E-ARK Python Information Package Validation

Project description

E-ARK Python Information Package Validator

Core package and command line utility for E-ARK Information Package validation.

The validation core component implements validation rules defined by E-ARK specifications which can be found on the website of the Digital Information LifeCycle Interoperability Standards Board (DILCIS Board):

https://dilcis.eu/specifications/

Quick Start

Pre-requisites

Python 3.10 or later is required to run the E-ARK Python Information Package Validator.

You must be running either a Debian/Ubuntu Linux distribution or Windows Subsystem for Linux on Windows to follow these commands. If you are running a different Linux distribution you must change the apt commands to your package manager. For getting Windows Subsystem for Linux up and running, please follow the guide further down and then come back to this step.

Getting up and running with the E-ARK Python Information Package Validator

Setting up the environment

It is recommended that you create a directory for your EARK work. Write the following:

mkdir EARK

To enter the directory use the following command

cd EARK/

To retrieve the source code from Github use the following command:

git clone https://github.com/E-ARK-Software/eark-validator.git

To enter the new directory containing the source code do:

cd eark-validator/

It is recommended that you create a virtual environment for Python. By doing that you avoid "polluting" the host operating system with dynamically fetched dependencies and at the same time it creates a reproducible environment for your validator.

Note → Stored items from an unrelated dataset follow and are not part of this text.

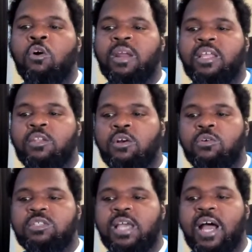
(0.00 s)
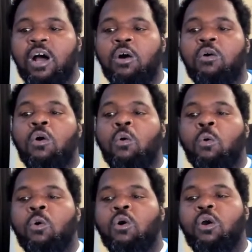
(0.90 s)
Nobody knows how
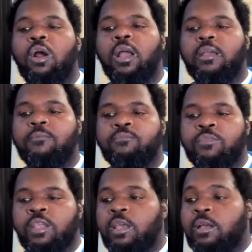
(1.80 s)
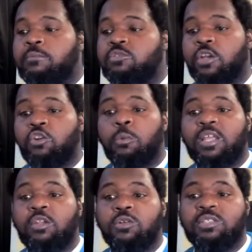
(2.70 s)
or I'm sorry,
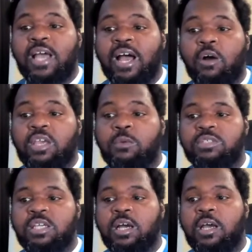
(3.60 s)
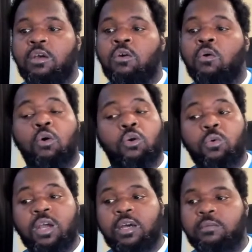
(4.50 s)
nobody knows how he was cut or
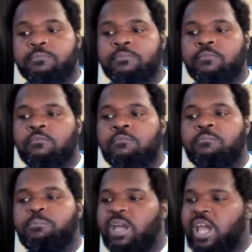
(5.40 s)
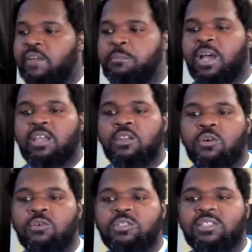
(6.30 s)
who cut him. But everybody
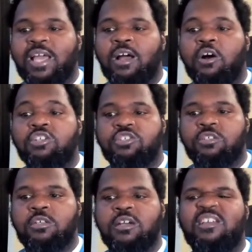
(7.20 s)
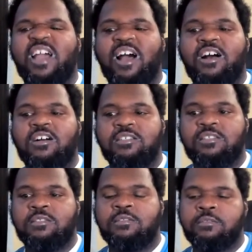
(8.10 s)
knows that Hunter got
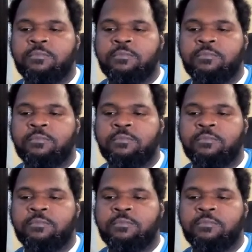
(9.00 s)
hunted.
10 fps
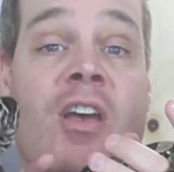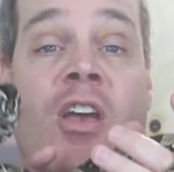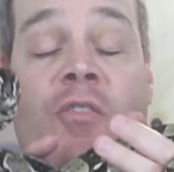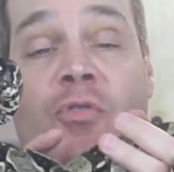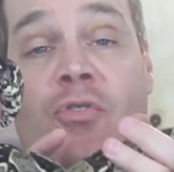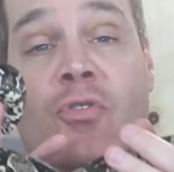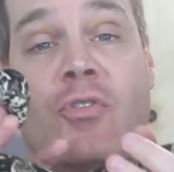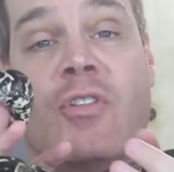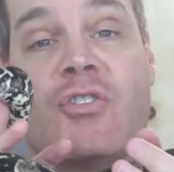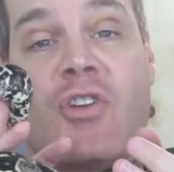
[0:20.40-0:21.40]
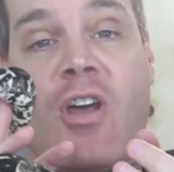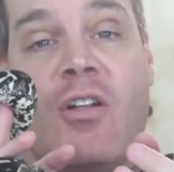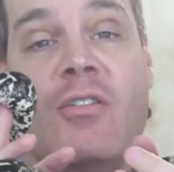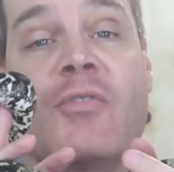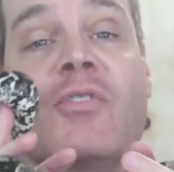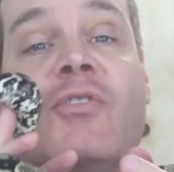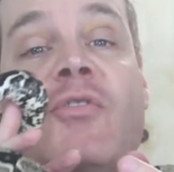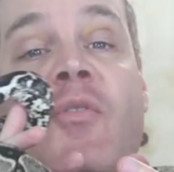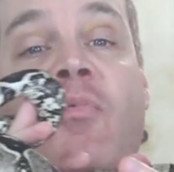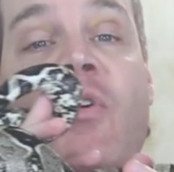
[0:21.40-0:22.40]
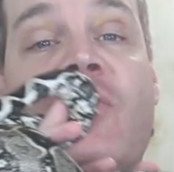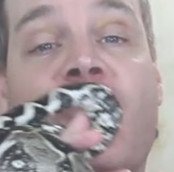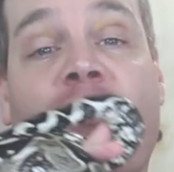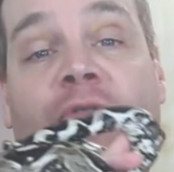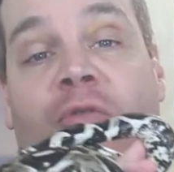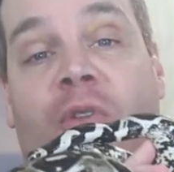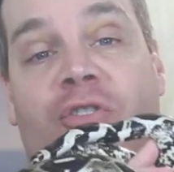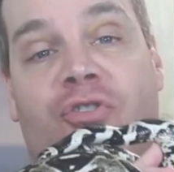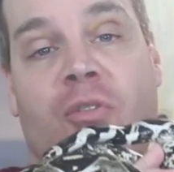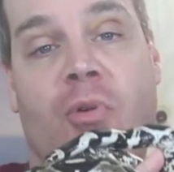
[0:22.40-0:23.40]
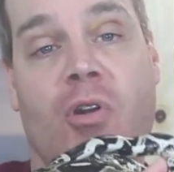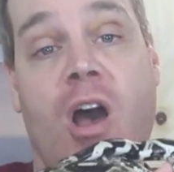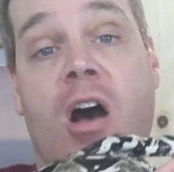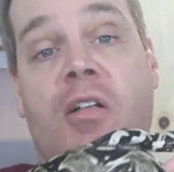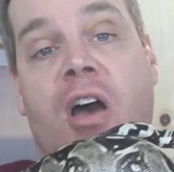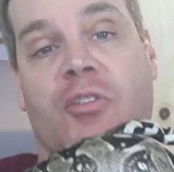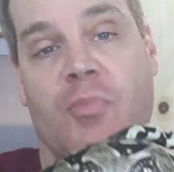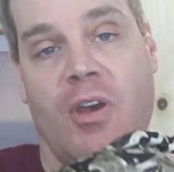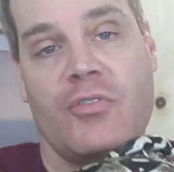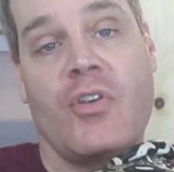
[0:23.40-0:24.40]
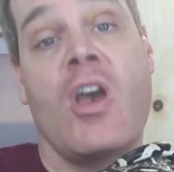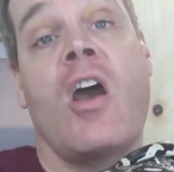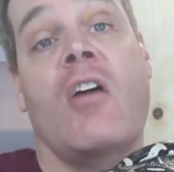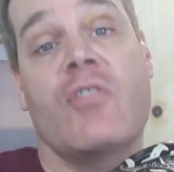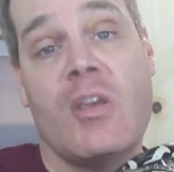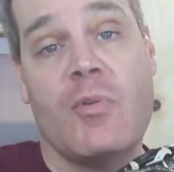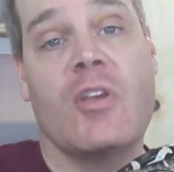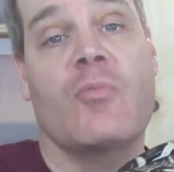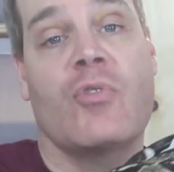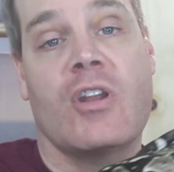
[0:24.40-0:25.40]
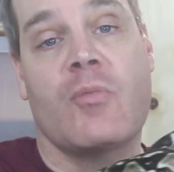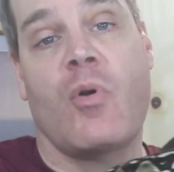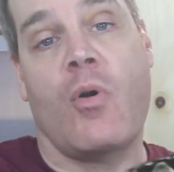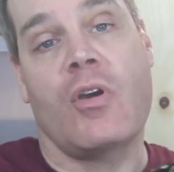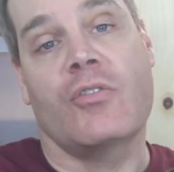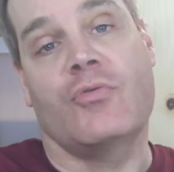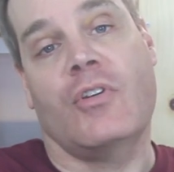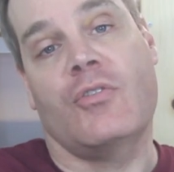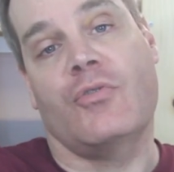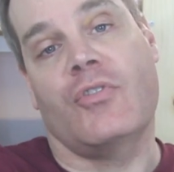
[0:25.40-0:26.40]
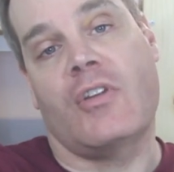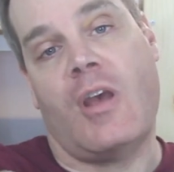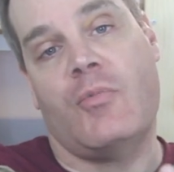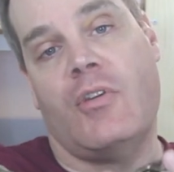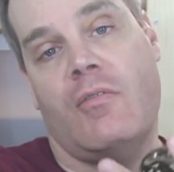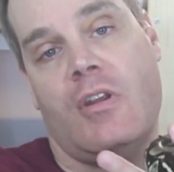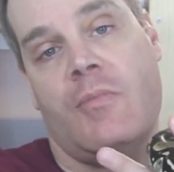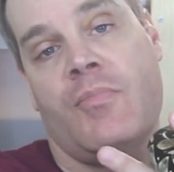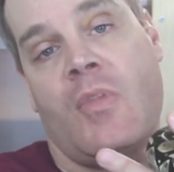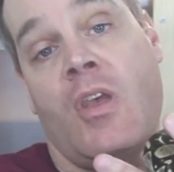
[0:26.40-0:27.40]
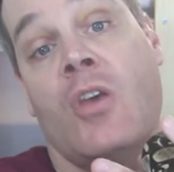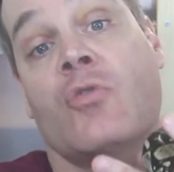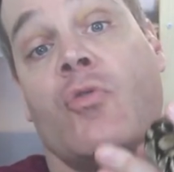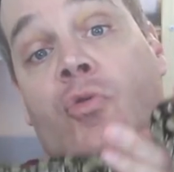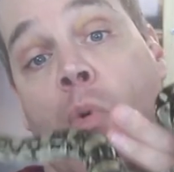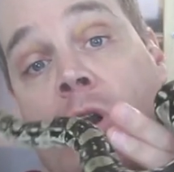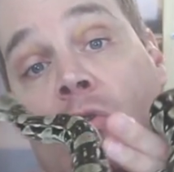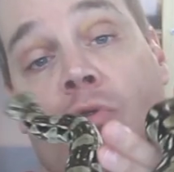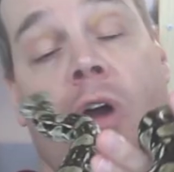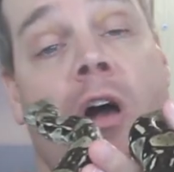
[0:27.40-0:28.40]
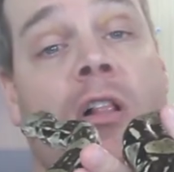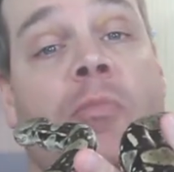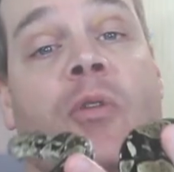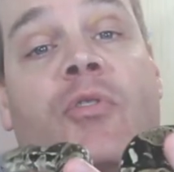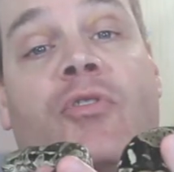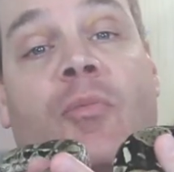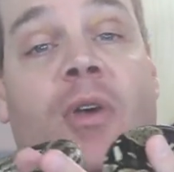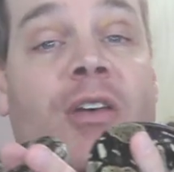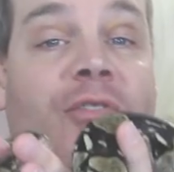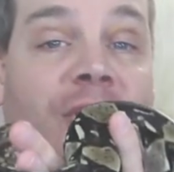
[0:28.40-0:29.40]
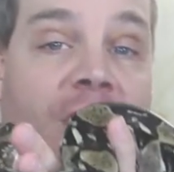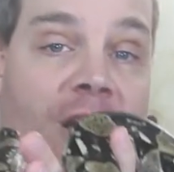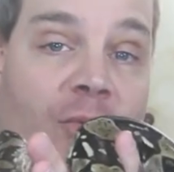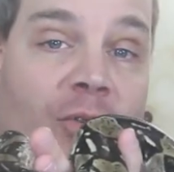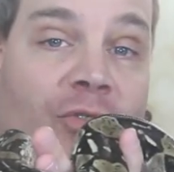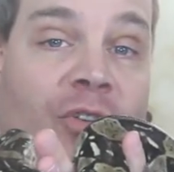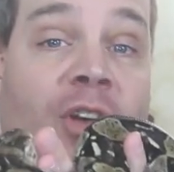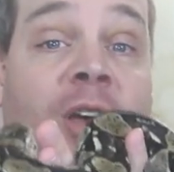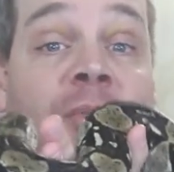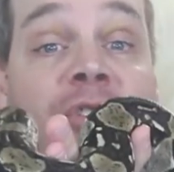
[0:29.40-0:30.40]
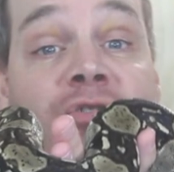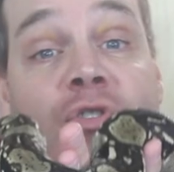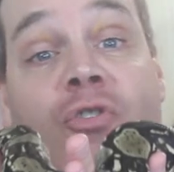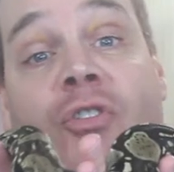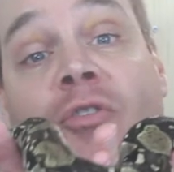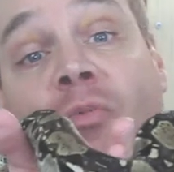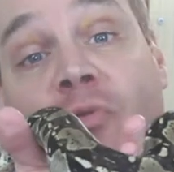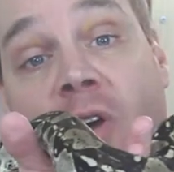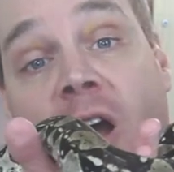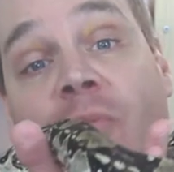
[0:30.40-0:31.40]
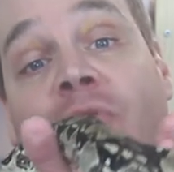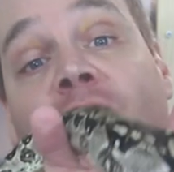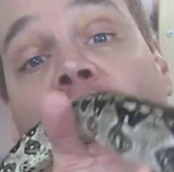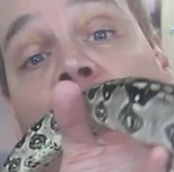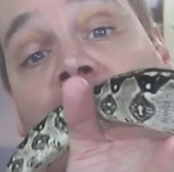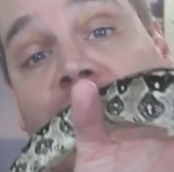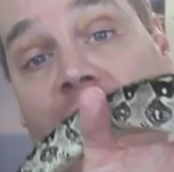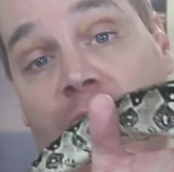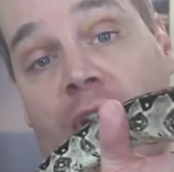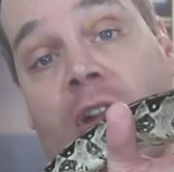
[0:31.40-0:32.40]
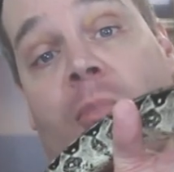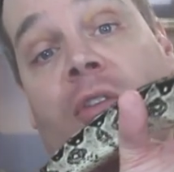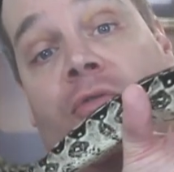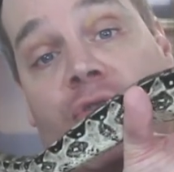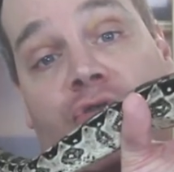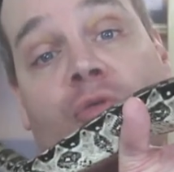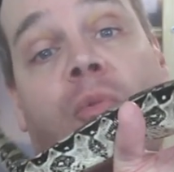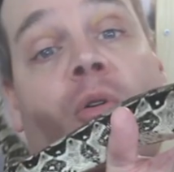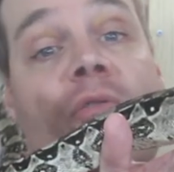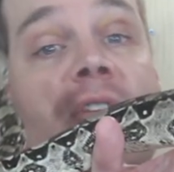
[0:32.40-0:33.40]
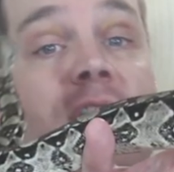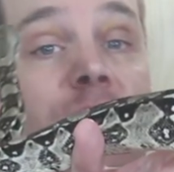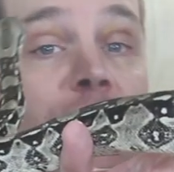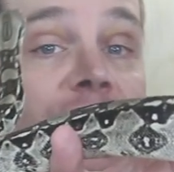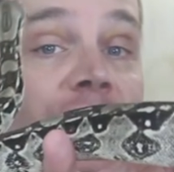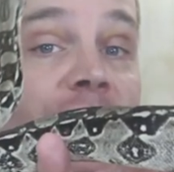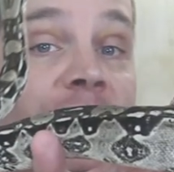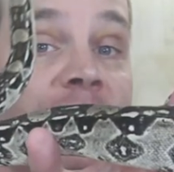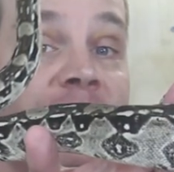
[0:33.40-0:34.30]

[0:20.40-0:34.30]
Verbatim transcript: If you're new to the channel, this is the place for information about all aspects of keeping and breeding boa constrictors in captivity. So if you want to learn all about these amazing animals, be sure to subscribe so you don't miss out on my future boa videos.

To create a virtual environment we need to install virtualenv (not to be confused with the venv package). But we also need python3-pip to handle our Python packages. Install this by issuing the following command:

sudo apt install python3-pip

It will list a number of dependencies. Confirm that you wish to install python3-pip by pressing Y followed by ENTER

Now we can install the virtual environment with the following command:

sudo apt install python3-virtualenv

It will list a number of dependencies. Confirm that you wish to install python3-pip by pressing Y followed by ENTER

Finally we will need unzip. Install that by doing:

sudo apt install unzip

It will list a number of dependencies. Confirm that you wish to install python3-pip by pressing Y followed by ENTER

Installing the application

Set up a local virtual environment by issuing the following commands (one line at the time):

virtualenv -p python3 venv
source venv/bin/activate

Update pip to ensure you have the latest and install all the packages required:

pip install -U pip
pip install .

You are now able to run the application "eark-validator". It will validate an Information Package for you.

Testing a valid package.

You can test a valid package by first retrieving it from the test corpus:

wget https://github.com/DILCISBoard/eark-ip-test-corpus/raw/integration/corpora/csip/metadata/metshdr/CSIP12/valid/mets-xml_metsHdr_agent_TYPE_exist.zip

Unzip the package:

unzip mets-xml_metsHdr_agent_TYPE_exist.zip

Delete the .zip-file you just downloaded:

rm mets-xml_metsHdr_agent_TYPE_exist.zip

Run the eark-validator:

eark-validator mets-xml_metsHdr_agent_TYPE_exist/

Result:

('Path mets-xml_metsHdr_agent_TYPE_exist/ is dir, struct result is: '
 'StructureStatus.WellFormed')

A note on testing a directory

If the path passed is a directory, it must contain a single folder which contains the information package (and no other files or folders):

user@machine:~$ tree input
<path to directory>
  ├── documentation
  ├── metadata
  ├── METS.ipxml
  ├── representations
     └── rep1
         ├── data
         ├── metadata
         └── METS.ipxml
  └── schemas

Installing Windows Subsystem for Linux (WSL)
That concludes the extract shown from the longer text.